An Efficient Hybrid Multi-objective Particle Swarm Optimization with a Multi-objective Dichotomy Line Search


Abstract

Recently more research works are focused on multi-objective particle swarm optimization algorithm (MOPSO) due to its ability of global and local search for solving multi-objective optimization problems (MOOPs); however, most of existing MOPSOs cannot achieve satisfactory results in solution quality. This paper proposes an efficient hybrid multi-objective particle swarm optimization with a multi-objective dichotomy line search (MOIS), named MOLS-MOPSO, to deal with such problem. MOLS-MOPSO combines an effective particle updating strategy with the local search of MOLS. The effective particle updating strategy is used for global search to deal with premature convergence and diversity maintenance within the swarm; the MOLS is periodically activated for fast local search to converge toward the Pareto front.
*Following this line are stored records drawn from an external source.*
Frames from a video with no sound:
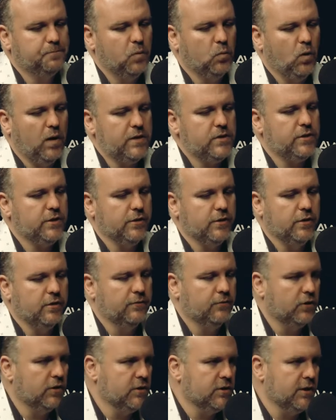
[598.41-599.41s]
Western
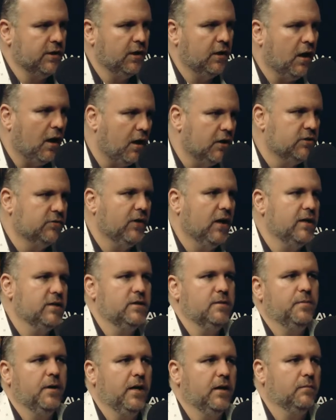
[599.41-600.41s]
University College of
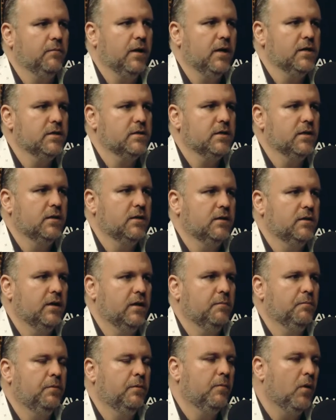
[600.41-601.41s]
Osteopathic Medicine
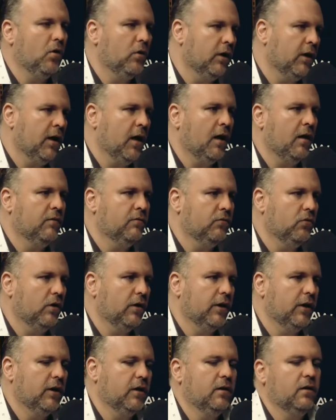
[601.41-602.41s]
in Pomona,
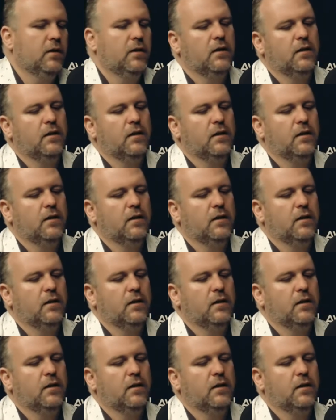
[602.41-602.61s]
California.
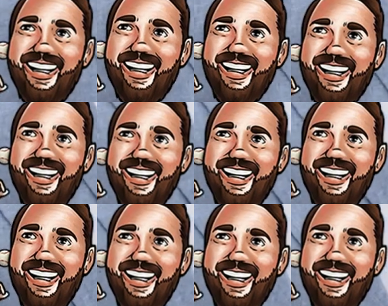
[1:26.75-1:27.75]

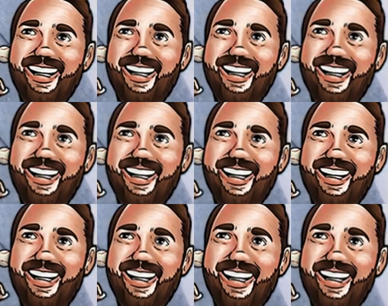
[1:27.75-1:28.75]

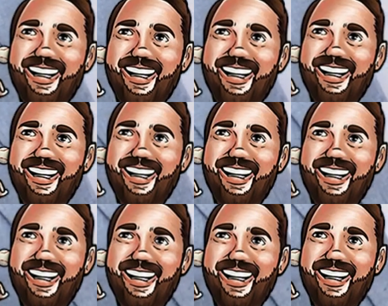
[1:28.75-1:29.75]

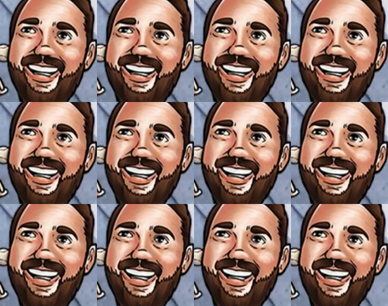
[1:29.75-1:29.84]
(silent)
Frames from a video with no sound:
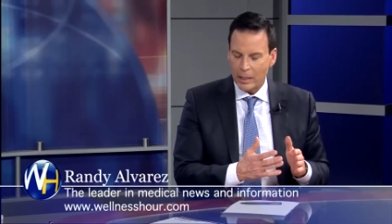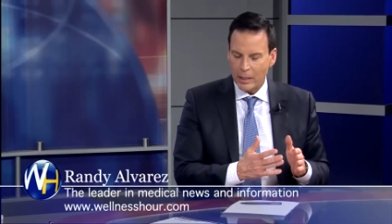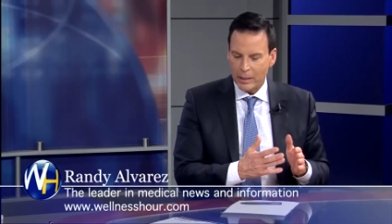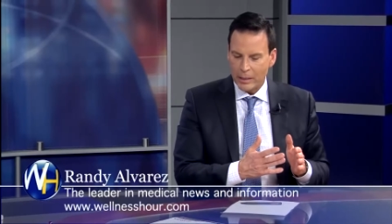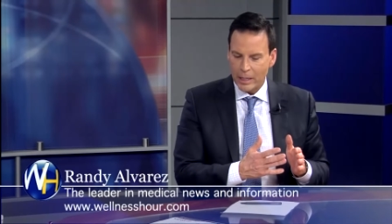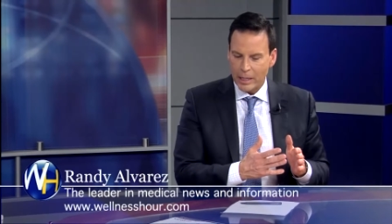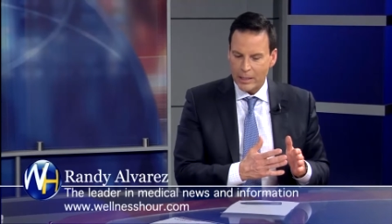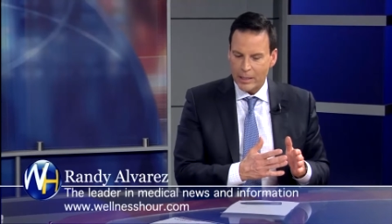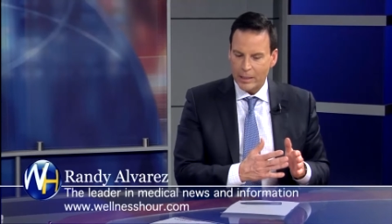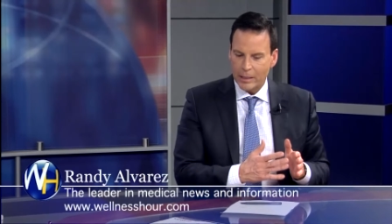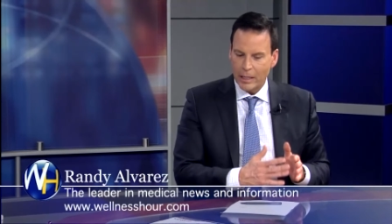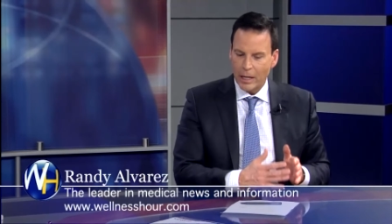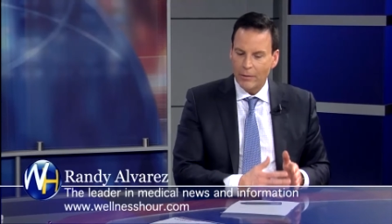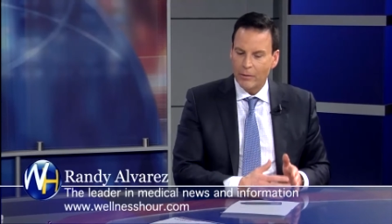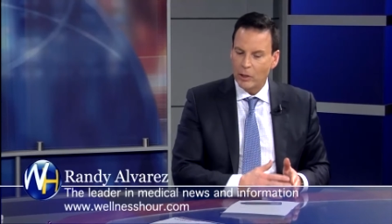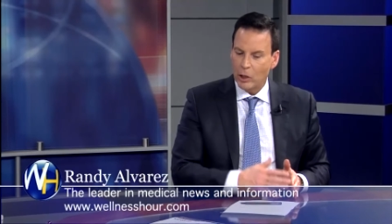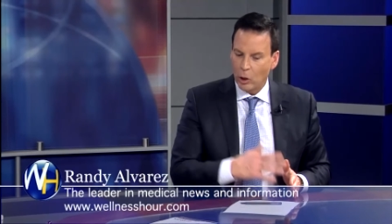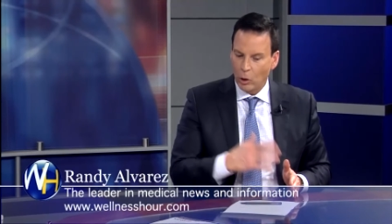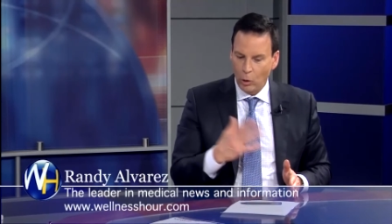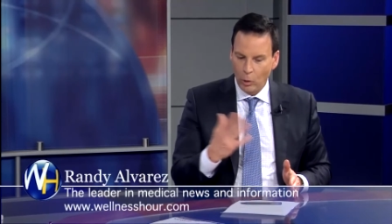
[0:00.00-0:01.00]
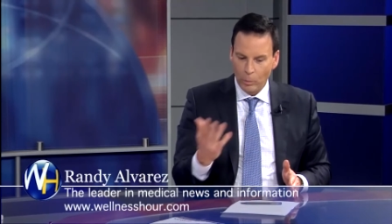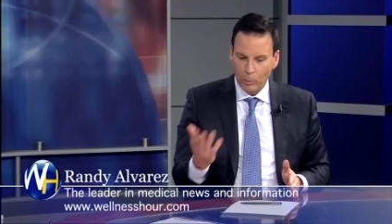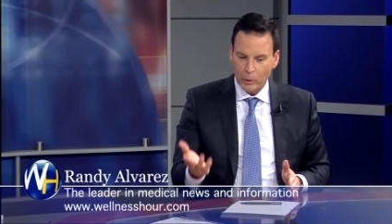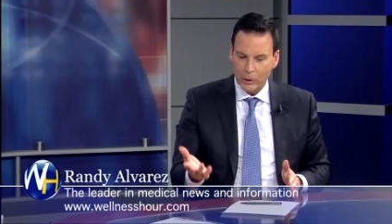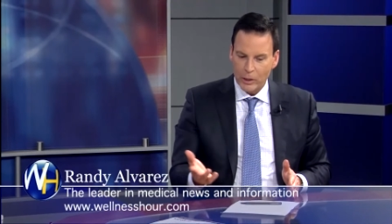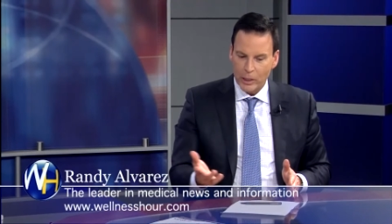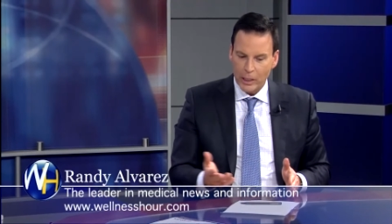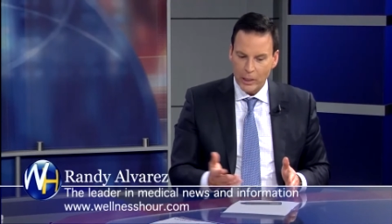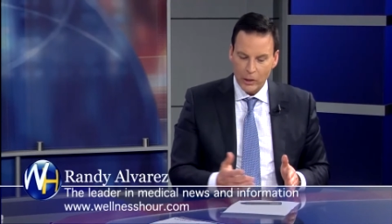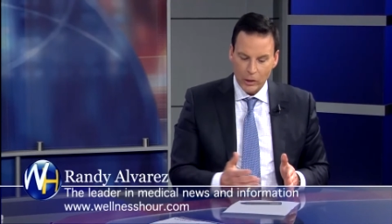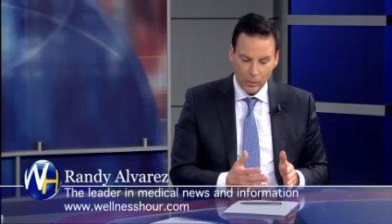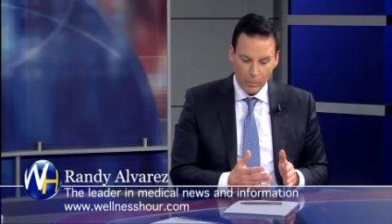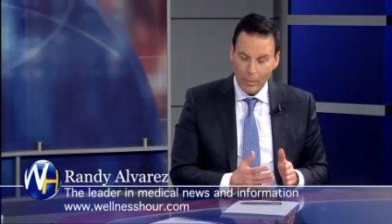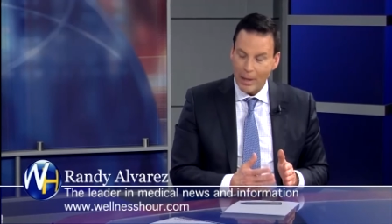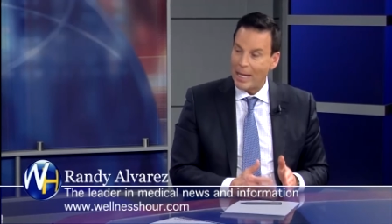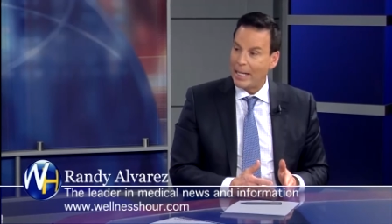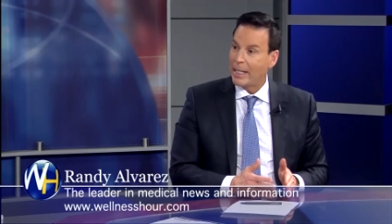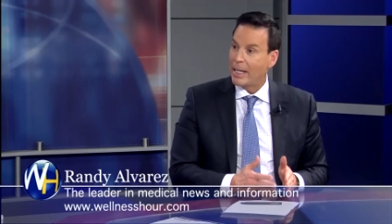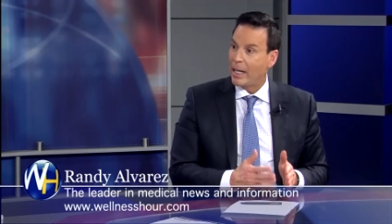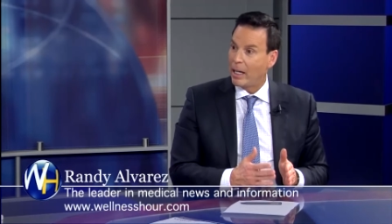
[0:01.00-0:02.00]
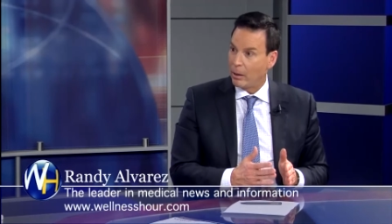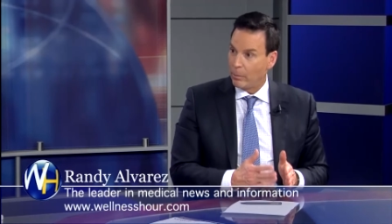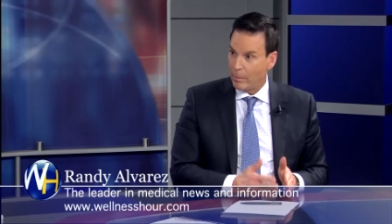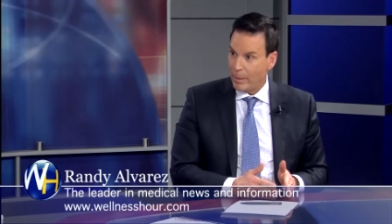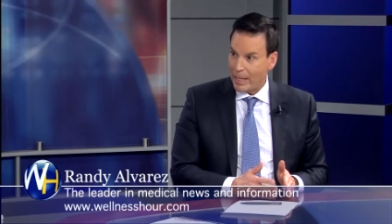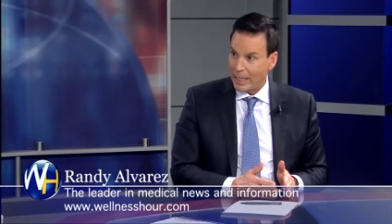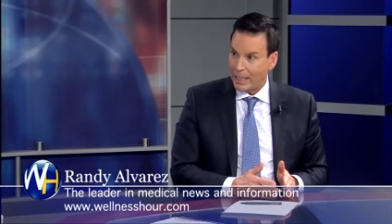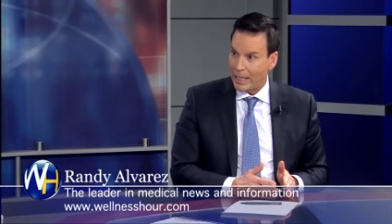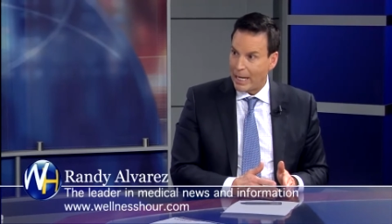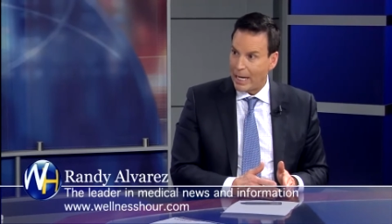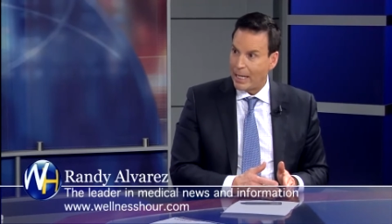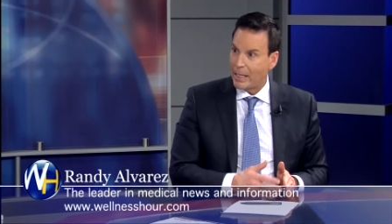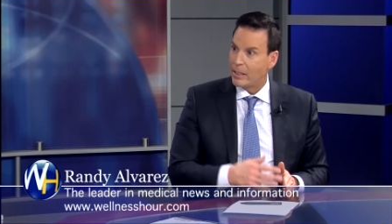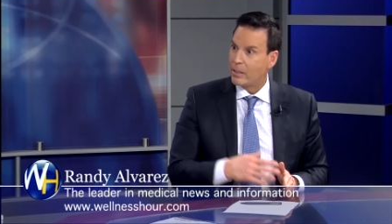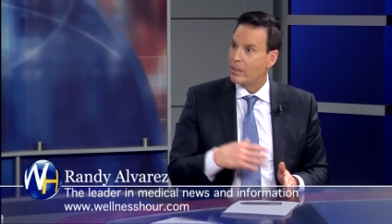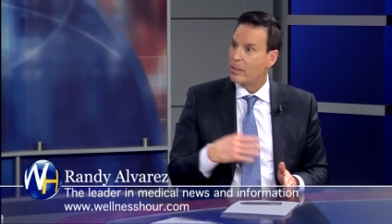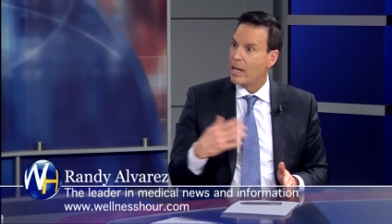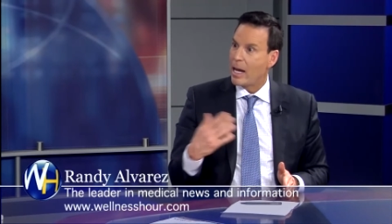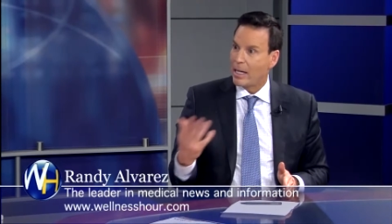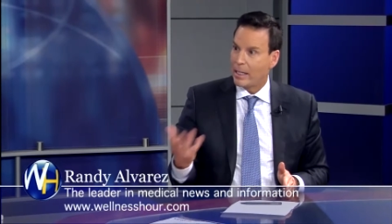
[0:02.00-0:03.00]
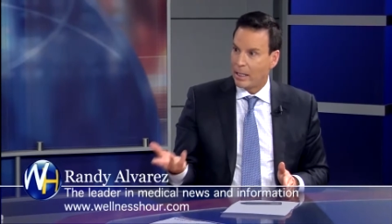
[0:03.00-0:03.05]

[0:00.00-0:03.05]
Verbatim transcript: doesn't cover the whole procedure. Medicare, Medicaid does not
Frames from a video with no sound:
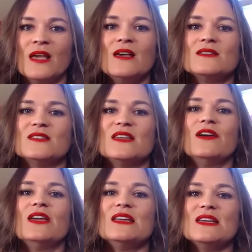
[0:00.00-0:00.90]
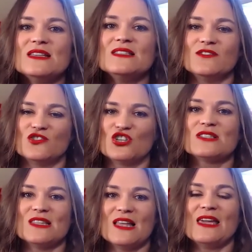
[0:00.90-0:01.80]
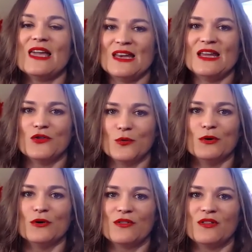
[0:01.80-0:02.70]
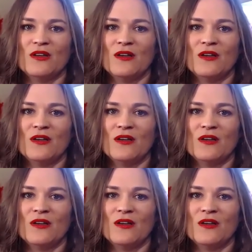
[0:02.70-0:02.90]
Cesarean isn't just like any other birth.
The exploratory capabilities are enhanced more efficiently by keeping a desirable balance between global search and local search, so as to ensure sufficient diversity and well distribution amongst the solutions of the non-dominated fronts, while retaining at the same time the convergence to the Pareto-optimal front. Comparing MOLSMOPSO with various state-of-the-art multi-objective optimization algorithms developed recently, the comparative study shows the effectiveness of MOLS-MOPSO, which not only assures a better convergence to the Pareto frontier but also illustrates a good diversity and distribution of solutions.